=== Section Start ===

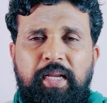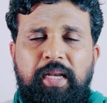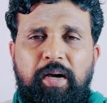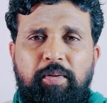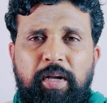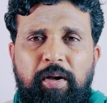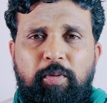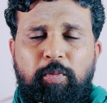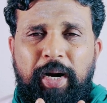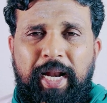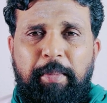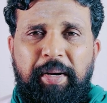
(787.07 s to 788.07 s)
Now,
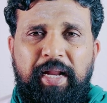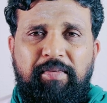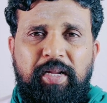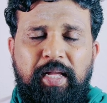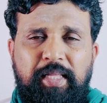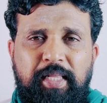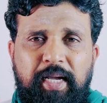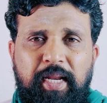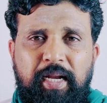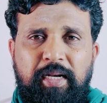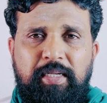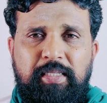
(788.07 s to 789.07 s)
what happened after Aditha
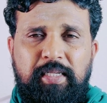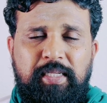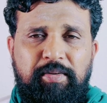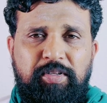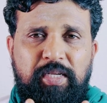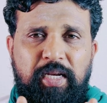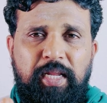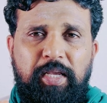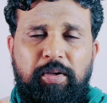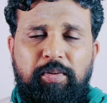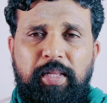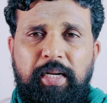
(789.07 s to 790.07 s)
Karikalan's death? I was
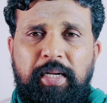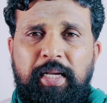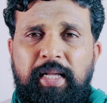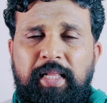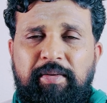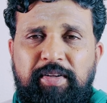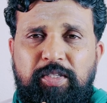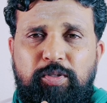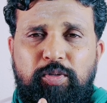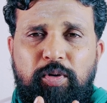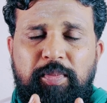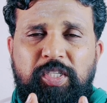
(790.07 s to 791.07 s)
telling you that there was
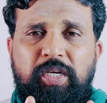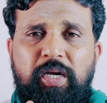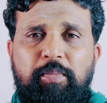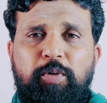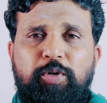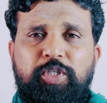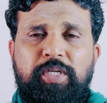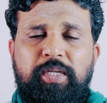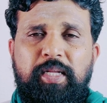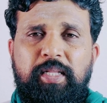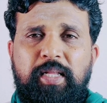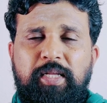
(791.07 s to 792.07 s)
so much commotion
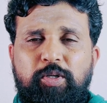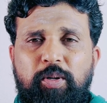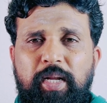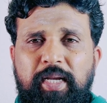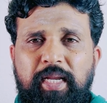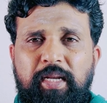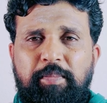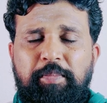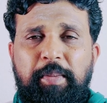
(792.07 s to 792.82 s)
in the Chola kingdom.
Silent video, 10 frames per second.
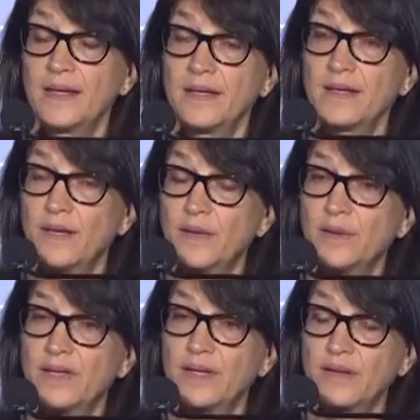you
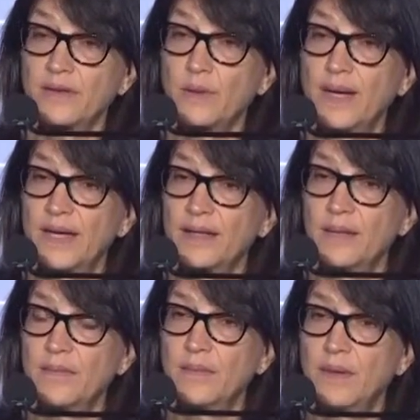know, the earthquake,
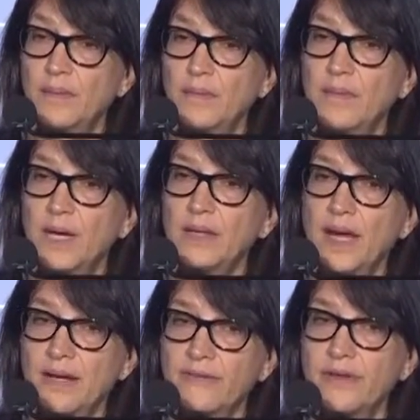a
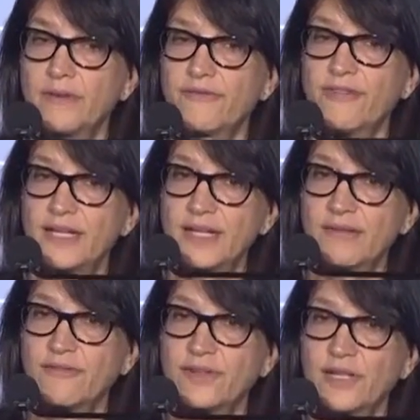lot of the
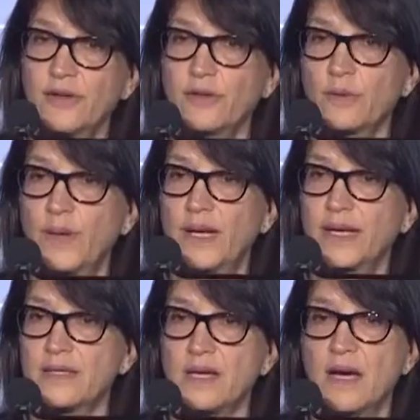funding for the earthquake
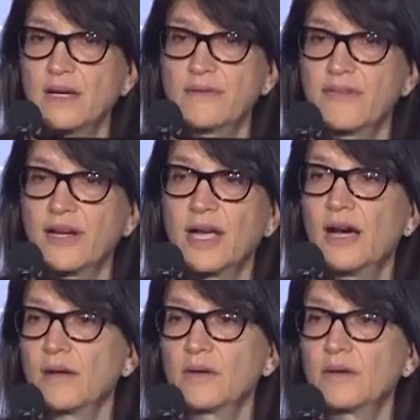has gone in very
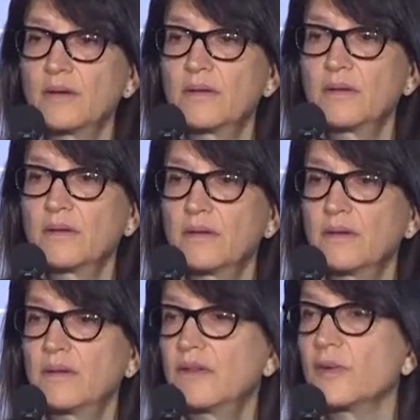odd
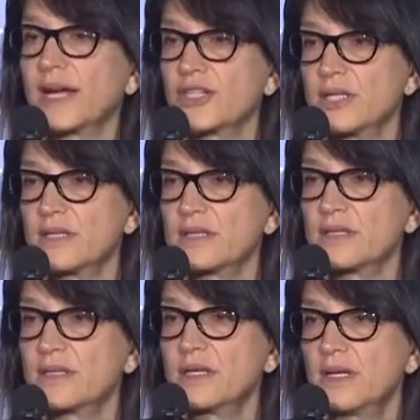directions.
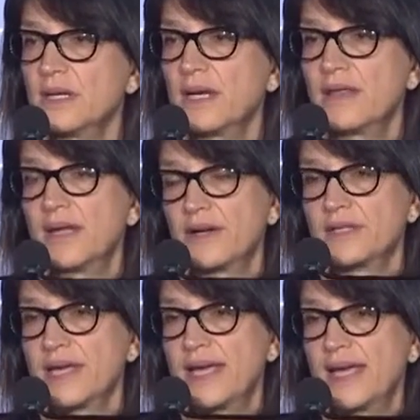
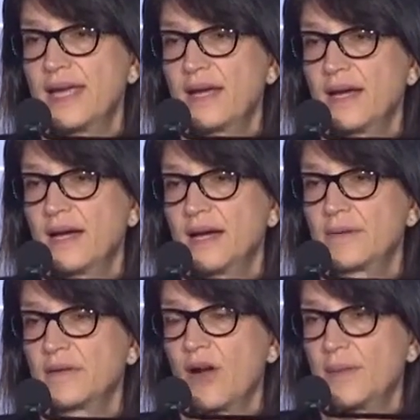There's a uh,
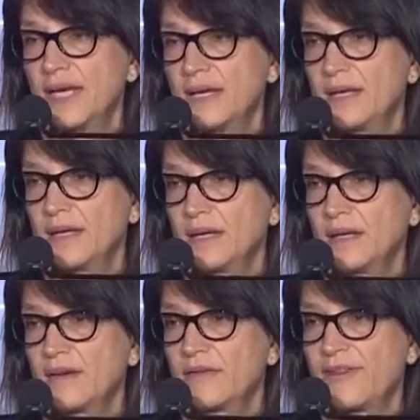garment
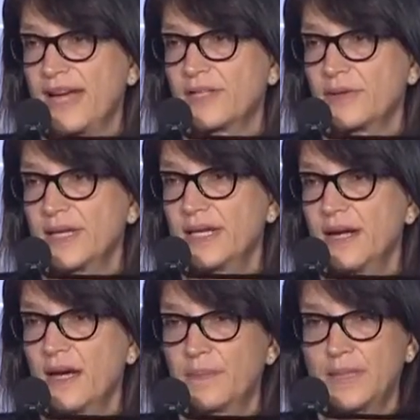factory
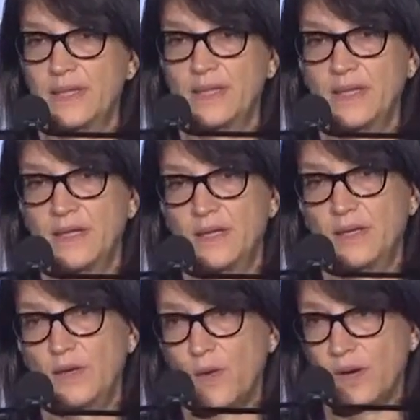up in the
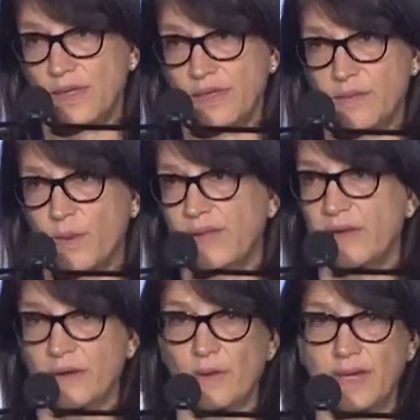north where the
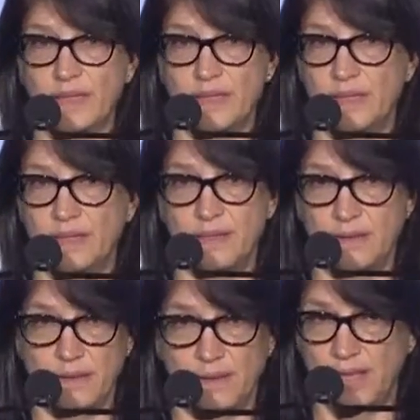earthquake did
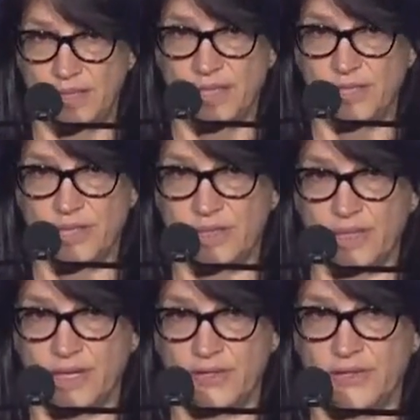not touch the
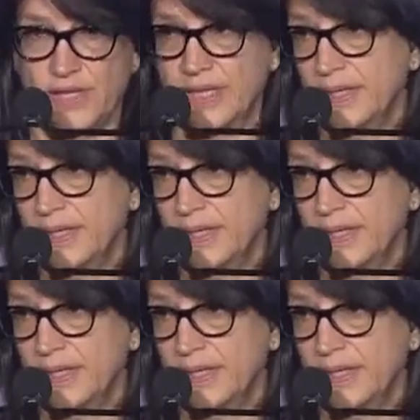country,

=== Section End ===

- What you have to do
Write the listing above out again exactly, but not the images it holds.

- Written response
(787.07 s to 788.07 s)
Now,
(788.07 s to 789.07 s)
what happened after Aditha
(789.07 s to 790.07 s)
Karikalan's death? I was
(790.07 s to 791.07 s)
telling you that there was
(791.07 s to 792.07 s)
so much commotion
(792.07 s to 792.82 s)
in the Chola kingdom.
Silent video, 10 frames per second.
you
know, the earthquake,
a
lot of the
funding for the earthquake
has gone in very
odd
directions.
There's a uh,
garment
factory
up in the
north where the
earthquake did
not touch the
country,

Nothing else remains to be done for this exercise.